Each line of the material below that holds the word "frames" needs to be copied.

** Data supplied **
* * * * * * *

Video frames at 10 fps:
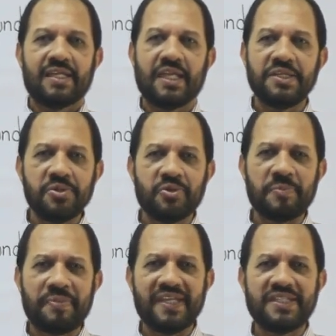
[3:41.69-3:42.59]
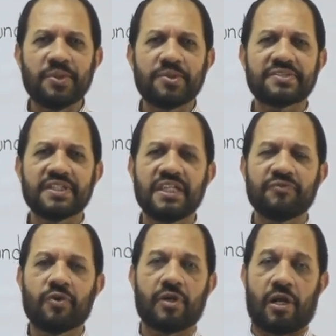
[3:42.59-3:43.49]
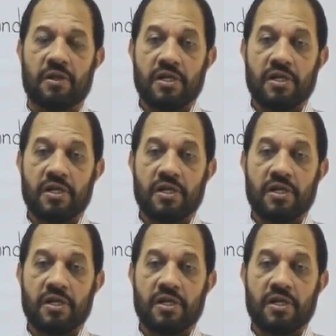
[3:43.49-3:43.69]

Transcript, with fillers: can you repeat yourself, or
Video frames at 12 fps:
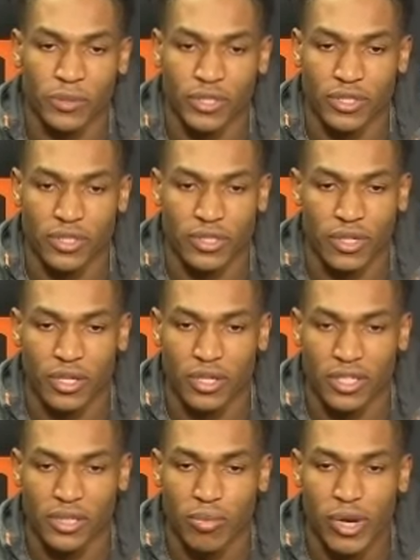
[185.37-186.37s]
We just
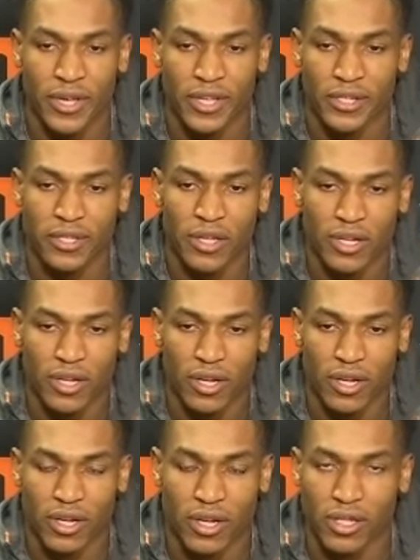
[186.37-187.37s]
keep playing,
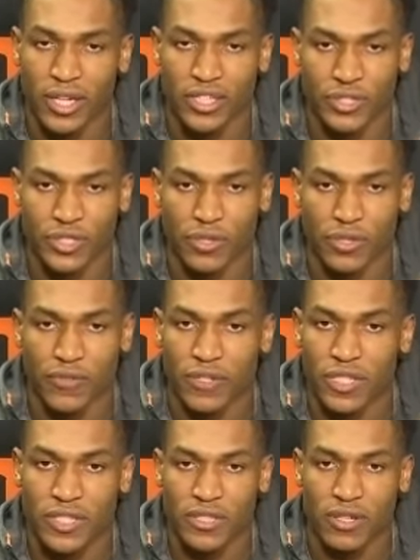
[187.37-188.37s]
executing
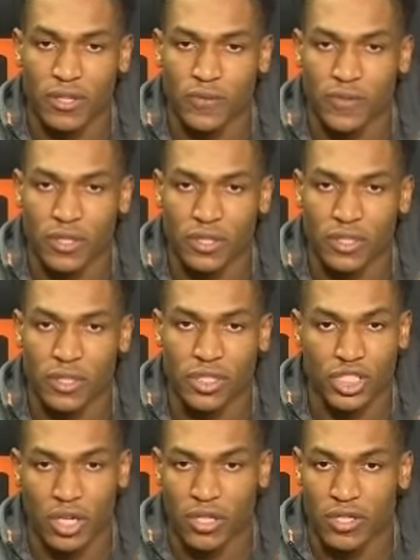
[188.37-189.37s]
offense, find the good
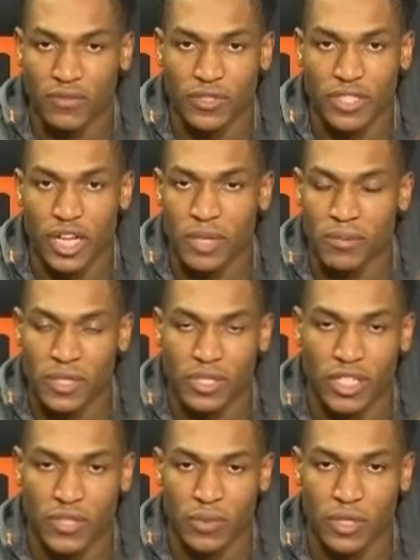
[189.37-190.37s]
shots every time. And
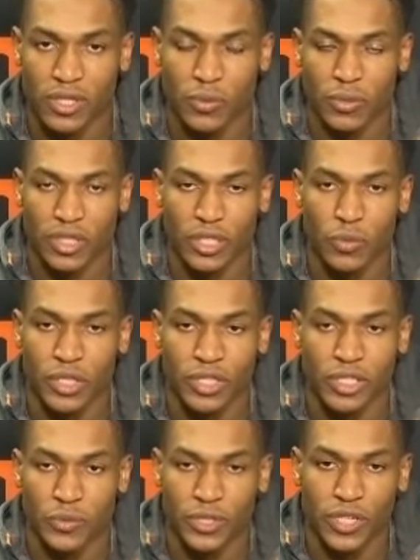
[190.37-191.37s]
that's why he went
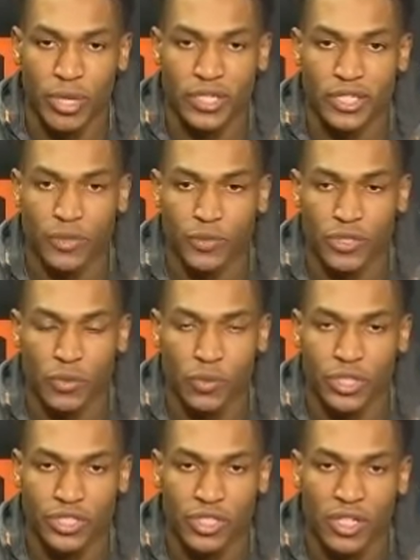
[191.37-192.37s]
in. We don't panic. We don't
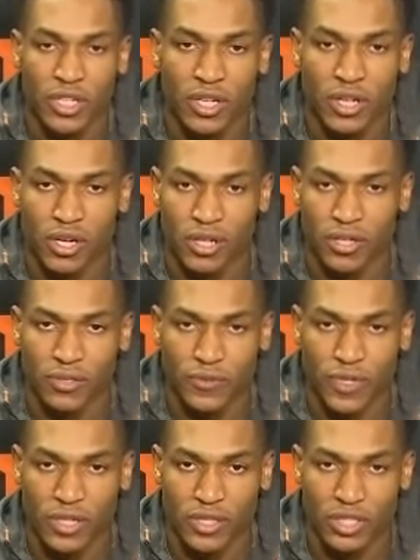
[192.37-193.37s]
rush to
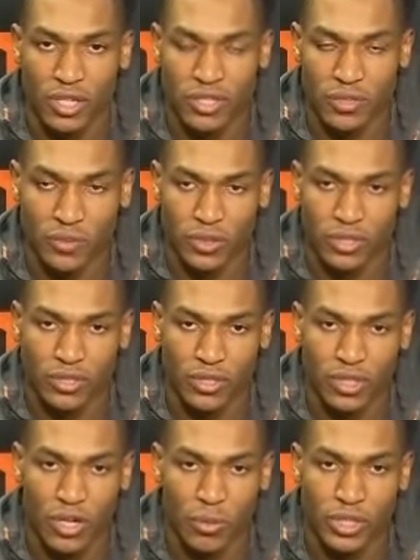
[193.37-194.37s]
find the shots. We
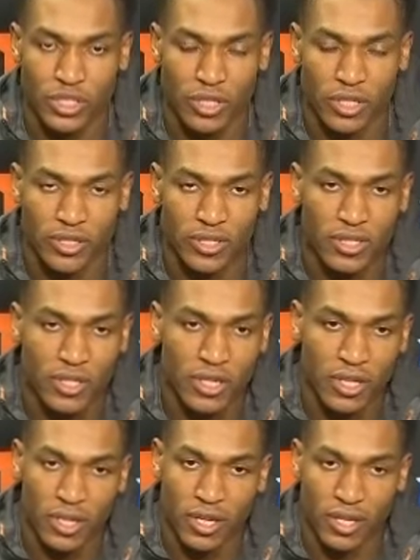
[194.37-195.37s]
took open shots.
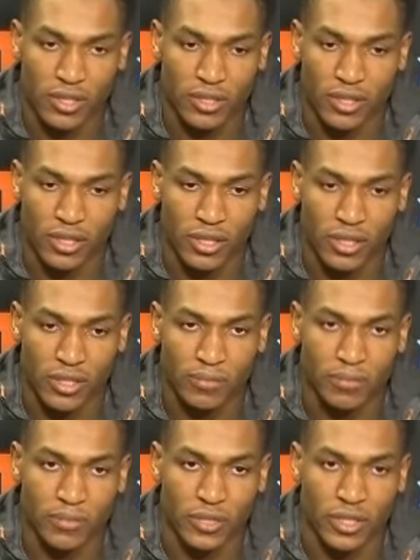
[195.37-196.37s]
And
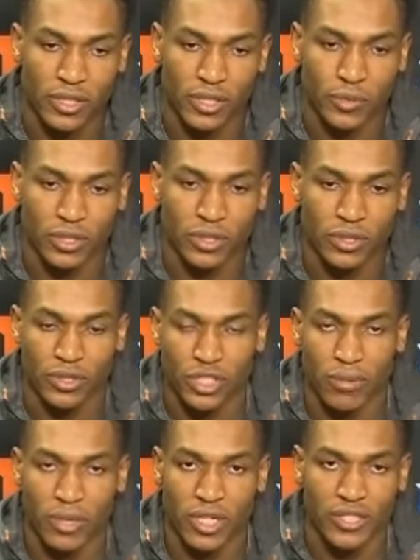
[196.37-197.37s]
we did a good
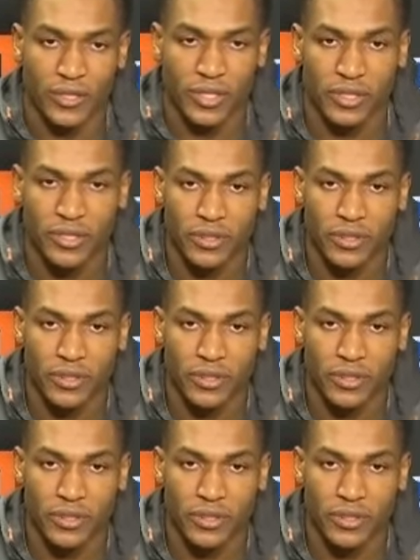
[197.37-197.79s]
job of executing.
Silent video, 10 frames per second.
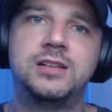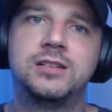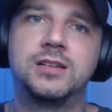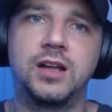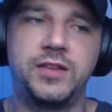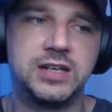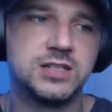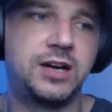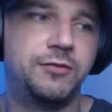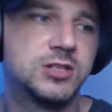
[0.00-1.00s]
that's
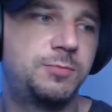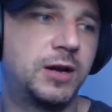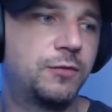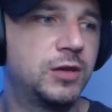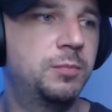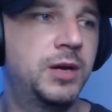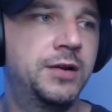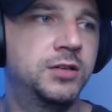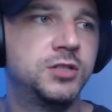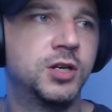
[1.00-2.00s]
like respect for your
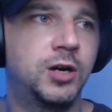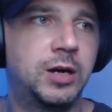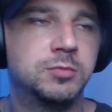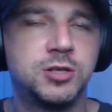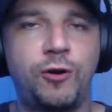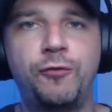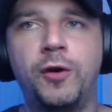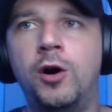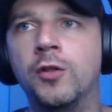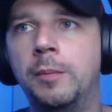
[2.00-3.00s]
parents. Yo, I'm sorry for
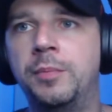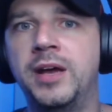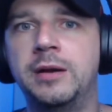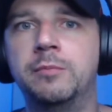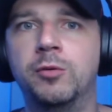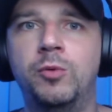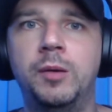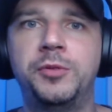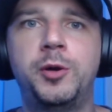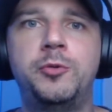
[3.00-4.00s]
all the pain, but what
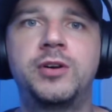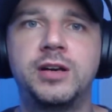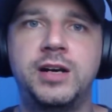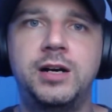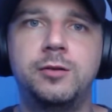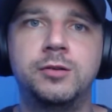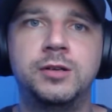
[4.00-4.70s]
I'm doing right now,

* * * * * * *

** Output for this task **
Video frames at 10 fps:
Video frames at 12 fps:
Silent video, 10 frames per second.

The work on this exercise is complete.